Except, when you try it out, then it works! But, why?

Maybe you have already spotted the "escape hatch" when I quoted section 13.3.5.4 Protected methods of the ISO/IEC 30170:2012 Information technology — Programming languages — Ruby specification:

> # 13.3.5.4 Protected methods
> A protected method is a method whose visibility attribute is set to the protected visibility.
>
> A protected method can be invoked if and only if the following condition holds:
>
> * Let M be an instance of the class Module in which the binding of the method exists.
> M is included in the current self, or M is the class of the current self or one of its superclasses.
>
> If M is a singleton class, whether the method can be invoked or not may be determined in an implementation-defined way.

In particular, pay attention to the last paragraph [bold italic emphasis mine]:

> If M is a singleton class, whether the method can be invoked or not may be determined in an implementation-defined way.

So, the disappointing answer to the question "does this work" is: We don't know. Ruby doesn't say anything about whether or not it works. It depends on the particular implementation.

From the looks of it, it may or may not work, depending on the implementation.

But fear not!

We have the ruby/spec for singleton classes to our rescue! Here's what it says:

> lang-ruby
> describe "A singleton class" do
> it "is a subclass of a superclass's singleton class" do
> ClassSpecs::K.singleton_class.superclass.should ==
> ClassSpecs::H.singleton_class
> end
> end
>

So, it works because the singleton class of the subclass becomes the superclass of the singleton class of the subclass. Let's unpack that.

When I create a subclass of a superclass:

class Superclass; end
class Subclass < Superclass; end

Then the singleton class of the superclass (Superclass.singleton_class) becomes the superclass of the singleton class (Subclass.singleton_class.superclass).

Or, in other words, for any class C, C.singleton_class.superclass == C.superclass.singleton_class. (Excluding, of course, the top class which has no superclass.)

Since the sender (Subclass) is an indirect instance (Subclass is an instance of its own singleton class Subclass.singleton_class, which in turn is a subclass of Superclass.singleton_class, therefore Subclass is indirectly an instance of Superclass.singleton_class) of the module the invoked method is defined in (Superclass.singleton_class), invoking a protected method is allowed, as per the rules for protected accessibility.

Phew.

And since the ruby/spec applies to all implementations of Ruby (unless explicitly stated otherwise using a guard clause), it is guaranteed that this will be the case in all currently maintained versions of all Ruby implementations.

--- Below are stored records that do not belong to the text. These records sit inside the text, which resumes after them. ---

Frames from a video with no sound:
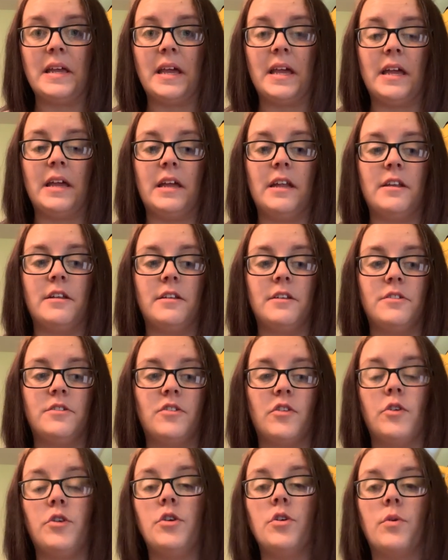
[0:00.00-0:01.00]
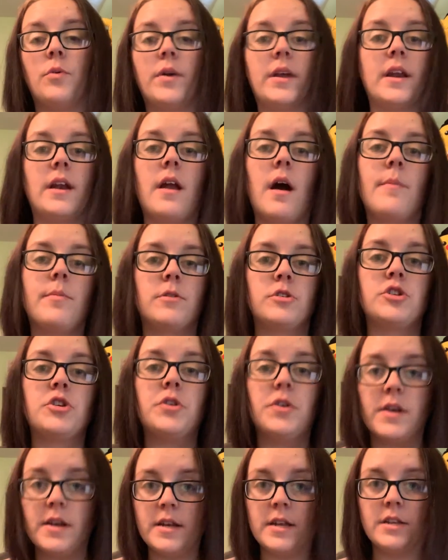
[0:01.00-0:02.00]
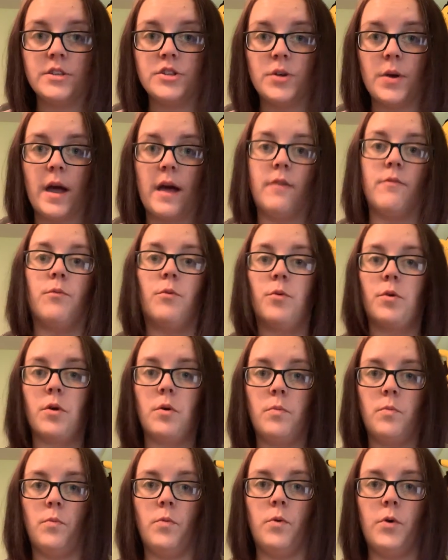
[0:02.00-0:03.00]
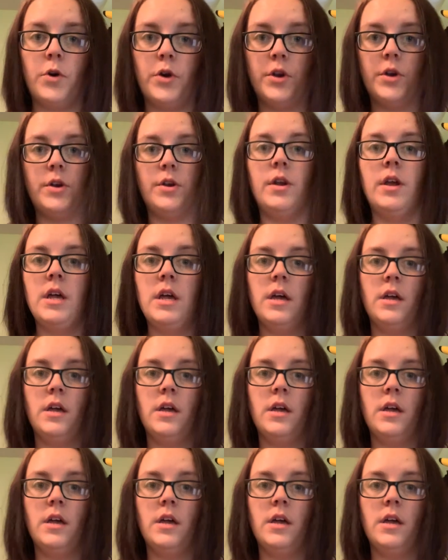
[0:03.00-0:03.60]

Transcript: and so you don't get an opportunity to have one-on-one,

These are encapsulation controls. In general you'll want to stick with protected to keep "outside"¹ code from messing around with internals, but more importantly, to better control your public interface, and by extension, contract.

Anything protected is not intended for use outside of the "family" of that class, so subclasses get access. This is what most code uses as it's generally unconcerned about other subclasses.

The private approach is much more specific and restricts access to derived classes as well.

Why would you want to do this? It's situational, but a common reason is you're writing a library and the pattern you're encouraging is to subclass some classes in the library. In order to preserve encapsulation some of those methods are private.

This means you can those methods in the future without introducing breaking changes for any code dependent on the library. You labeled them private, which means "do not use, subject to change without notice".

--

¹ In Ruby you can always find a way to access code even if it's protected or private, but it is considered rude and/or risky. In other languages like C++ or Java the compiler will generally flat-out refuse any such access. In Ruby you just pull rank.